Without either party expressing the desire for more of a commitment, both sides end up saying nothing and being caught in the cycle.
10. It’s Every Man/Woman for Themselves
This situational partner isn’t devoid of compassion or caring, but likely this person won’t be the one to call when you need tampons at the last minute or have a flat tire. If you do call, you’ll find yourself repeatedly apologizing because you know this is a violation of the situation.
If they call you for help, you might feel inconvenienced, but a true partner would be more than happy to rescue their prince or princess.
11. It’s Extremely Boring or Extremely Exciting
Situationships can be humdrum, with the other partner being the “best of what’s left” when there’s nothing else to do. Since you aren’t wooing each other, you also aren’t getting that endorphin rush when two people connect subconsciously.
On the other end, it could be a completely physical relationship devoid of any personal connections. You might have nothing in common besides the fact that you like how they look, dress, or think.

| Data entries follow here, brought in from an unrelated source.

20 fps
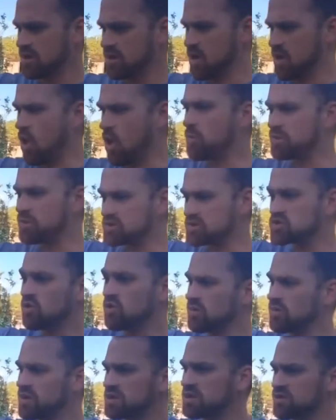open so
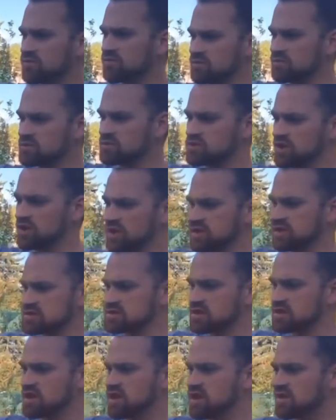many different machines.
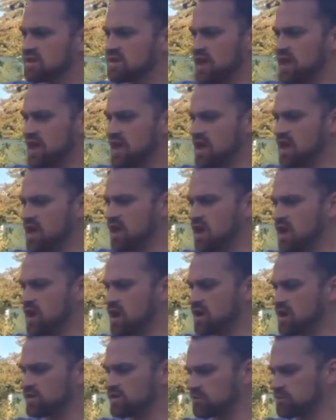
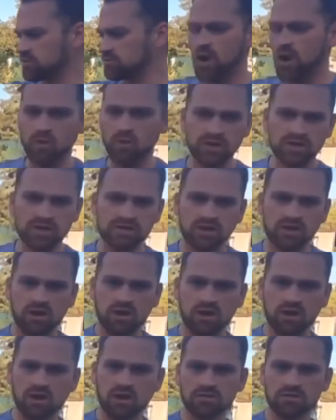The components
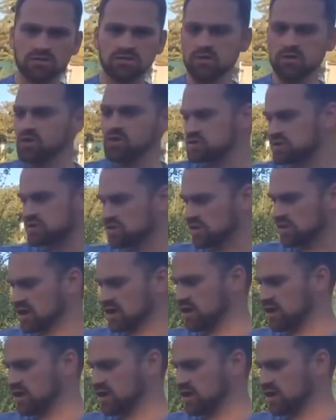are, you can start looking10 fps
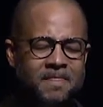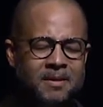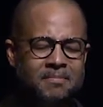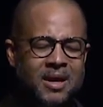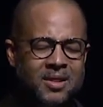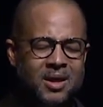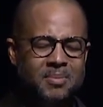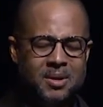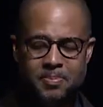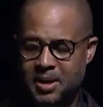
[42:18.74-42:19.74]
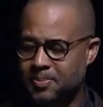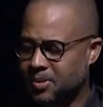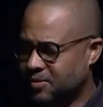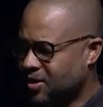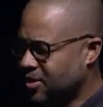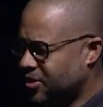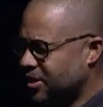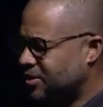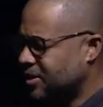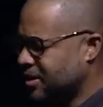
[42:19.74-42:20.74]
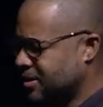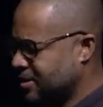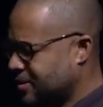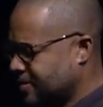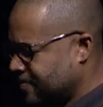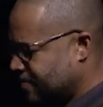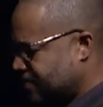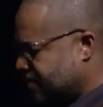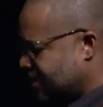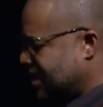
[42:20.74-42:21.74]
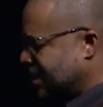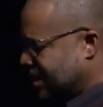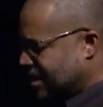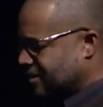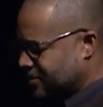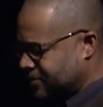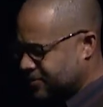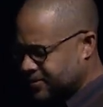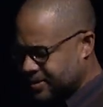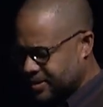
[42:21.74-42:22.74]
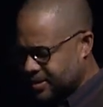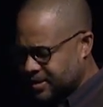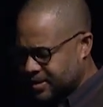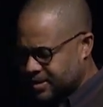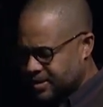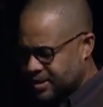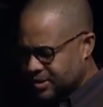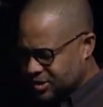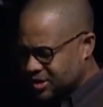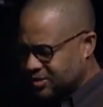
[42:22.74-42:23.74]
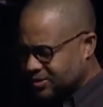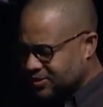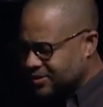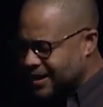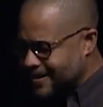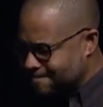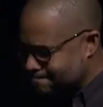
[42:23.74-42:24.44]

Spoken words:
May they be people of authentic love in Jesus' name.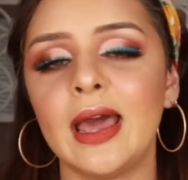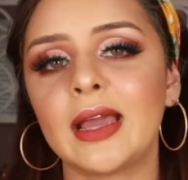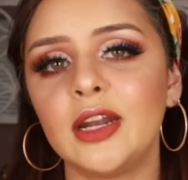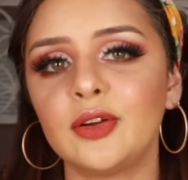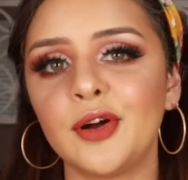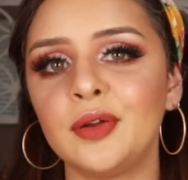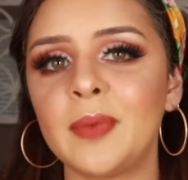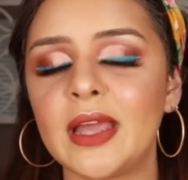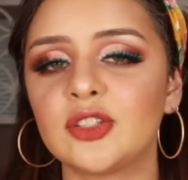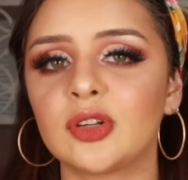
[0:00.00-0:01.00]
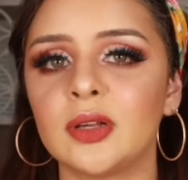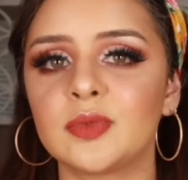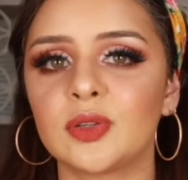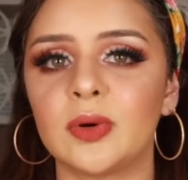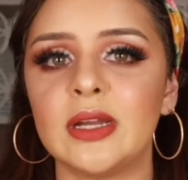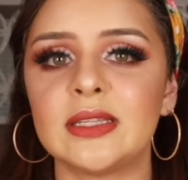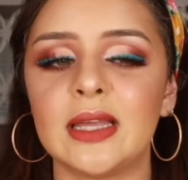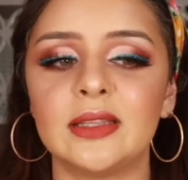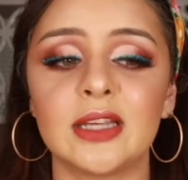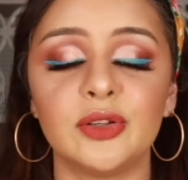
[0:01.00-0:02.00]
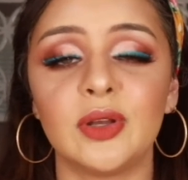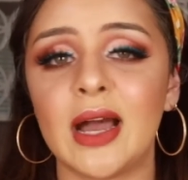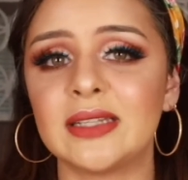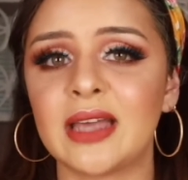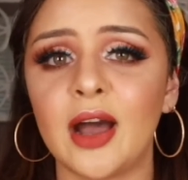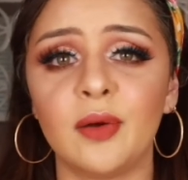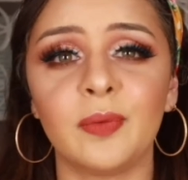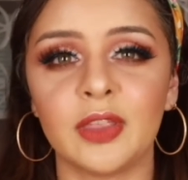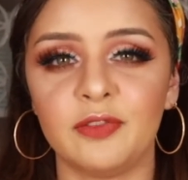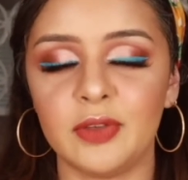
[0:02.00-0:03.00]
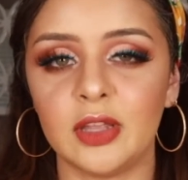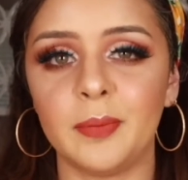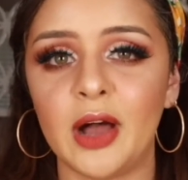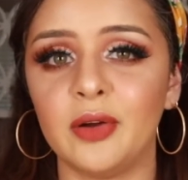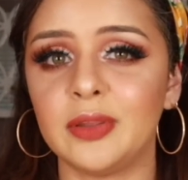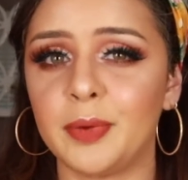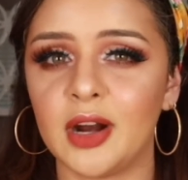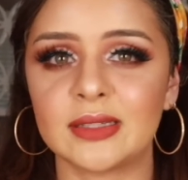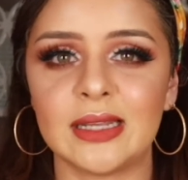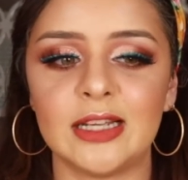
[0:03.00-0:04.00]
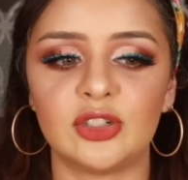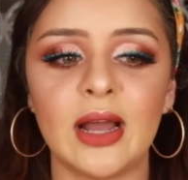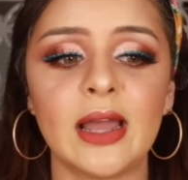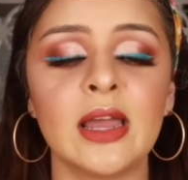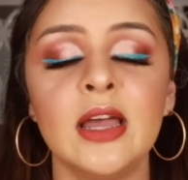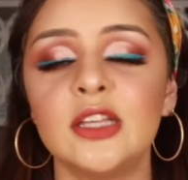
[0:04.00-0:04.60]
I kind of go on my Instagram stories and tell you guys how I really feel about the products that I try.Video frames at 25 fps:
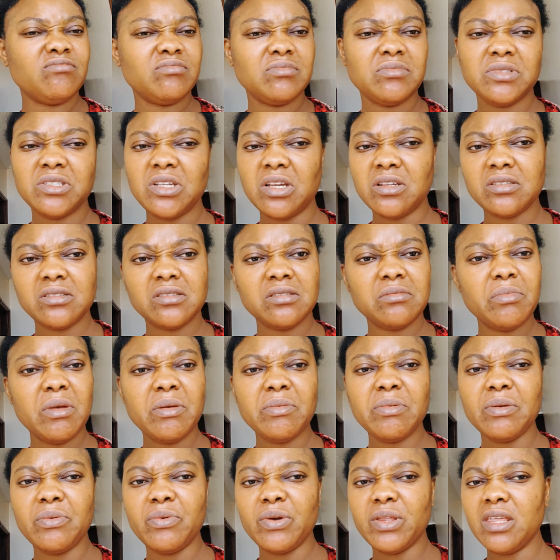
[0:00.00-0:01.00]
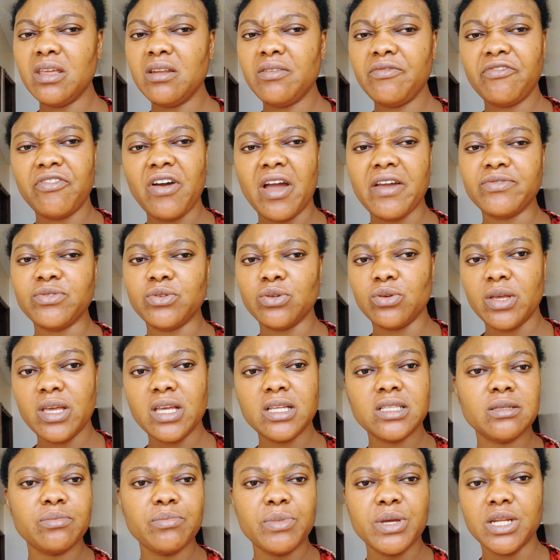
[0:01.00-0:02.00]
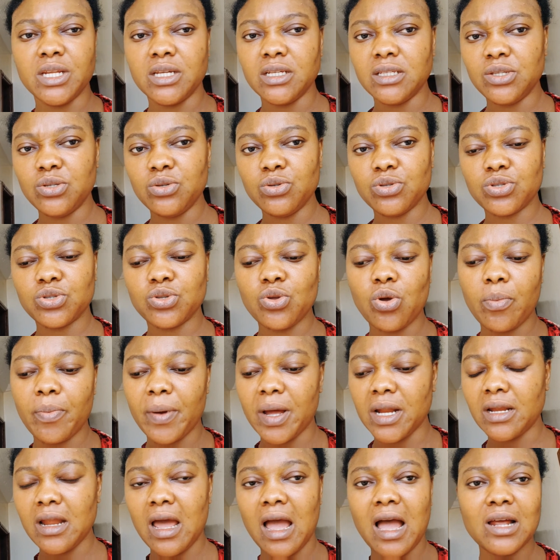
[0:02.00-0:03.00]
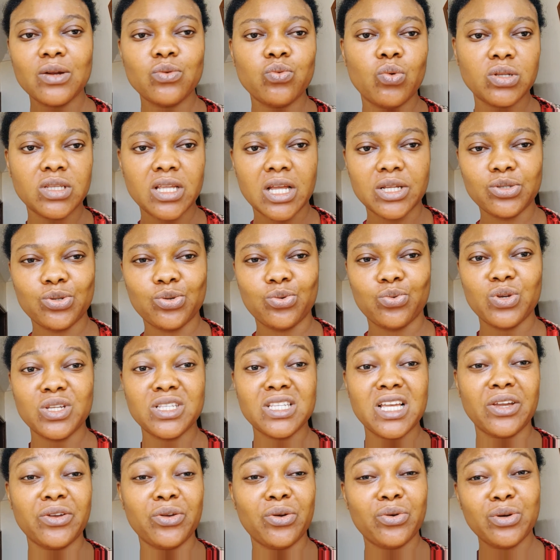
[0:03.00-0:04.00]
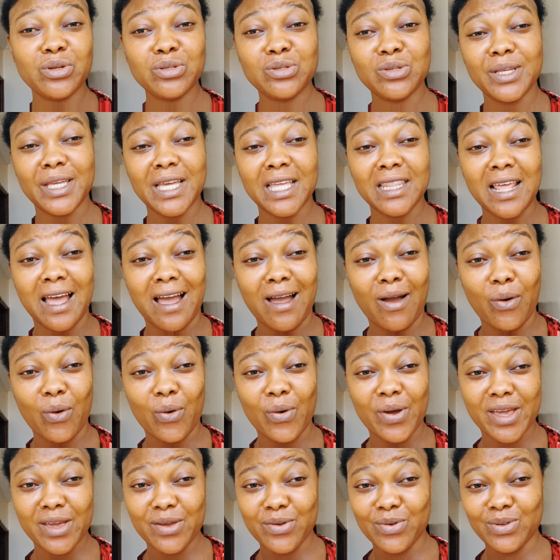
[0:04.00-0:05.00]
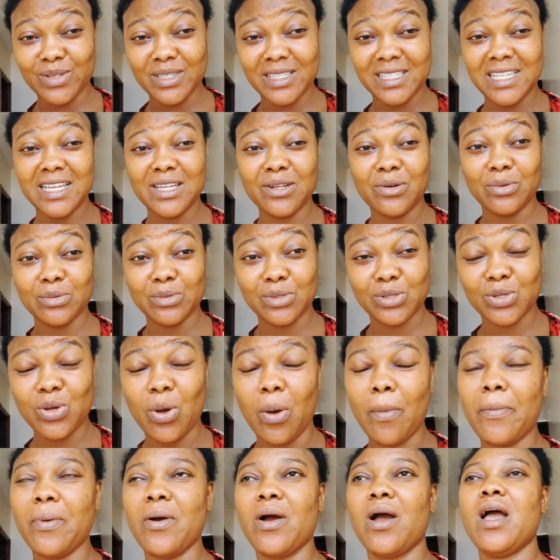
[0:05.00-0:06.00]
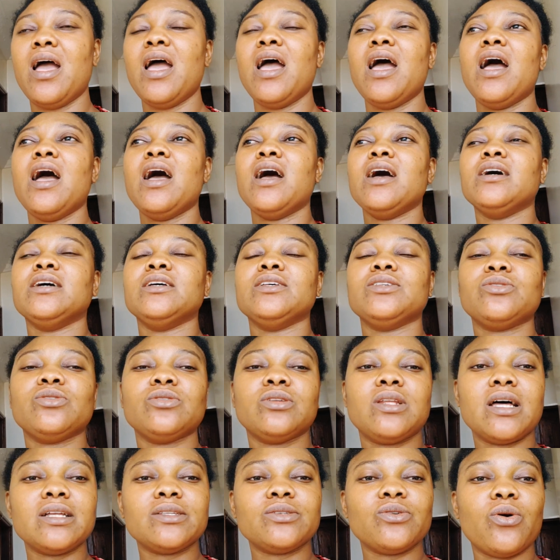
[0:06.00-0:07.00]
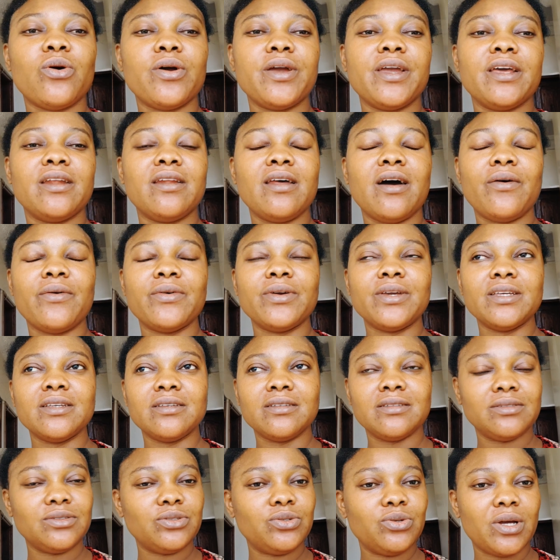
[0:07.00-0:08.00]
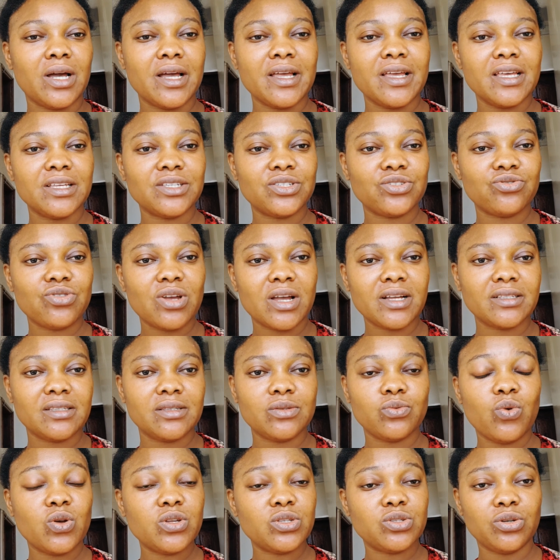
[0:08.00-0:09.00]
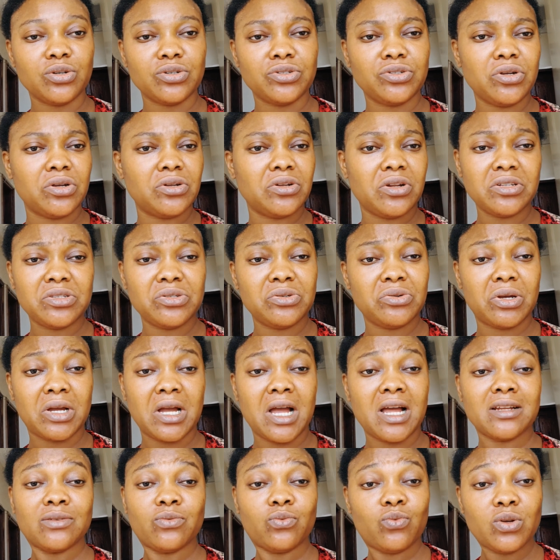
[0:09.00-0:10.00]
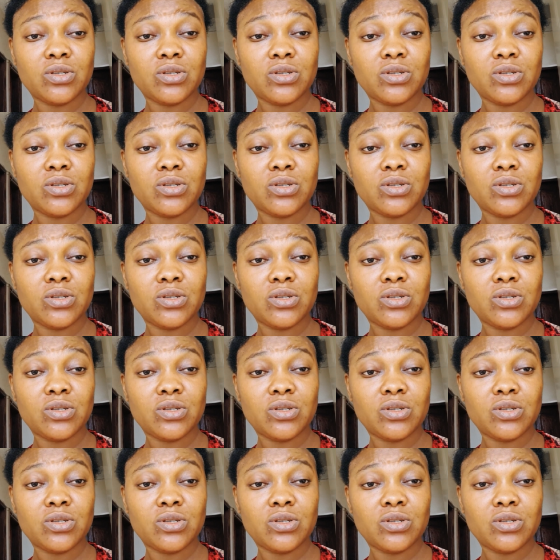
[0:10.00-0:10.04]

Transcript: Just maybe within five to eight minutes, you stop and add water to it, and you're going to get that oil you're seeing on top. So that oil now, it, you can extract. Once you're done, not you can.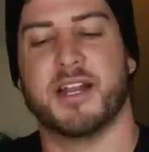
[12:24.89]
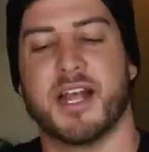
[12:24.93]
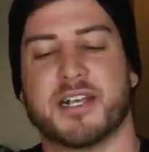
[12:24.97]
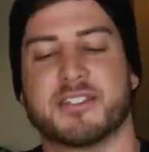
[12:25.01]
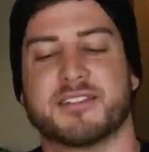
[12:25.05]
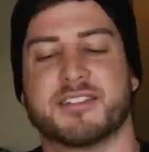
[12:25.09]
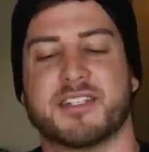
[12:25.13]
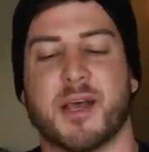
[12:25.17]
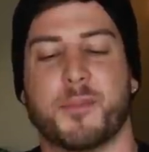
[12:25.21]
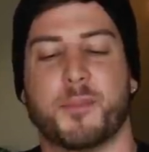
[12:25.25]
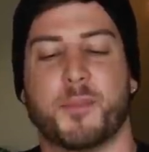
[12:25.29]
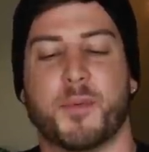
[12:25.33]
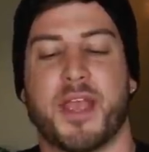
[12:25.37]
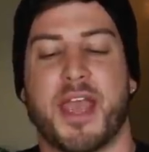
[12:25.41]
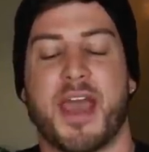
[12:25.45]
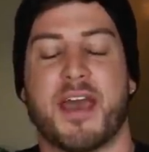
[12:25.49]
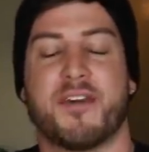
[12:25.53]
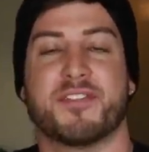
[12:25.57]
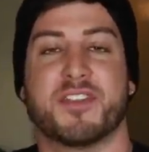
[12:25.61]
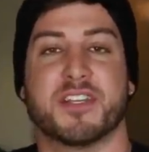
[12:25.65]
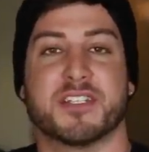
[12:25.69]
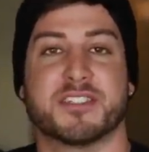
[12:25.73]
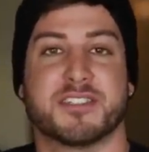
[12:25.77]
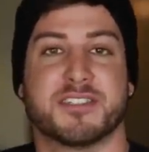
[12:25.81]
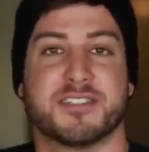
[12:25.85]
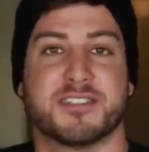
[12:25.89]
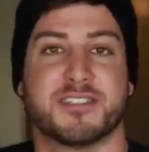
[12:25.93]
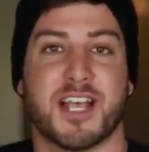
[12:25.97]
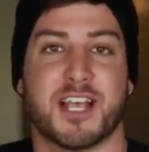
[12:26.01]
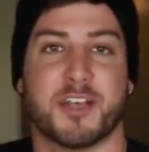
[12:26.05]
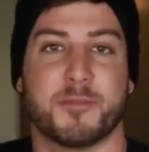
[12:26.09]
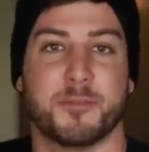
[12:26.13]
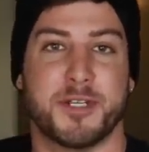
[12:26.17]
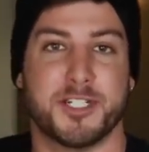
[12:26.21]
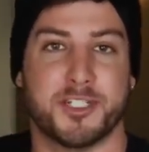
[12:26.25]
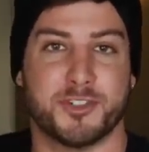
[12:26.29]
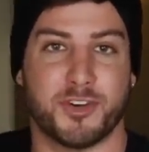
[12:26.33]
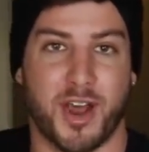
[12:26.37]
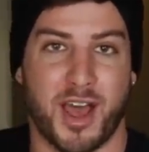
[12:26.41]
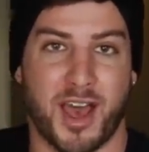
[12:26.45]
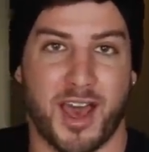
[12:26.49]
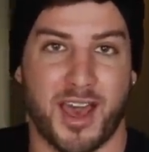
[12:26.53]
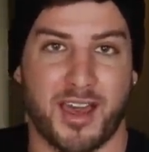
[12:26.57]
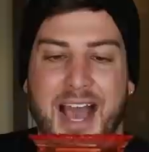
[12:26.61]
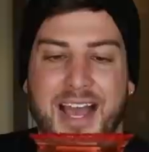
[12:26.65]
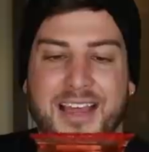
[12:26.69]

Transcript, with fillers: Next up, we have the Suck Me Dry.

The sex might be stellar, but the conversations are superficial. The dates might include mentally stimulating conversation, but you might not be attracted to them sexually.
How to Deal with a Situationship
For every person who is aghast at this article, another person thinks this is the best relationship concept yet. Your experiences, approach, and tolerance will add up to how you should handle this.
- Is this what you want? Don’t get stuck in a situation just because you fear you might lose the person. If this doesn’t serve you, don’t stick around. If this is convenient for you, ensure you aren’t doing emotional damage to the other person.
- Is this mentally and emotionally hurting you? Self-esteem can take a hit during a situationship. It can breed anxiety and depression while exacerbating past pain. You must be confident enough in yourself as a badass before entering this kind of relationship purgatory.
- Are you waiting for them to realize how wonderful you are? You can’t make someone ready for a relationship, and you should always believe someone who says they aren’t going to commit. You should also be consistently clear about your commitment avoidance if the other person pushes for more when you’re not ready.
Even though a signature of this relationship is not going into deep conversations, you should still openly communicate about how the other feels in this realm.
Final Thoughts
A situationship isn’t for everyone, but it is a stop on the road to a relationship. The gray area of getting to know each other isn’t a bad thing. It’s better to take your time getting to ‘ know each other than plunge into something that could leave someone emotionally mortally wounded.
Be safe with your heart, body, and health before and during a situationship. Kenny Rogers once sang, “Know when to hold ’em. Know when to fold ’em,” and only you know when that time has come.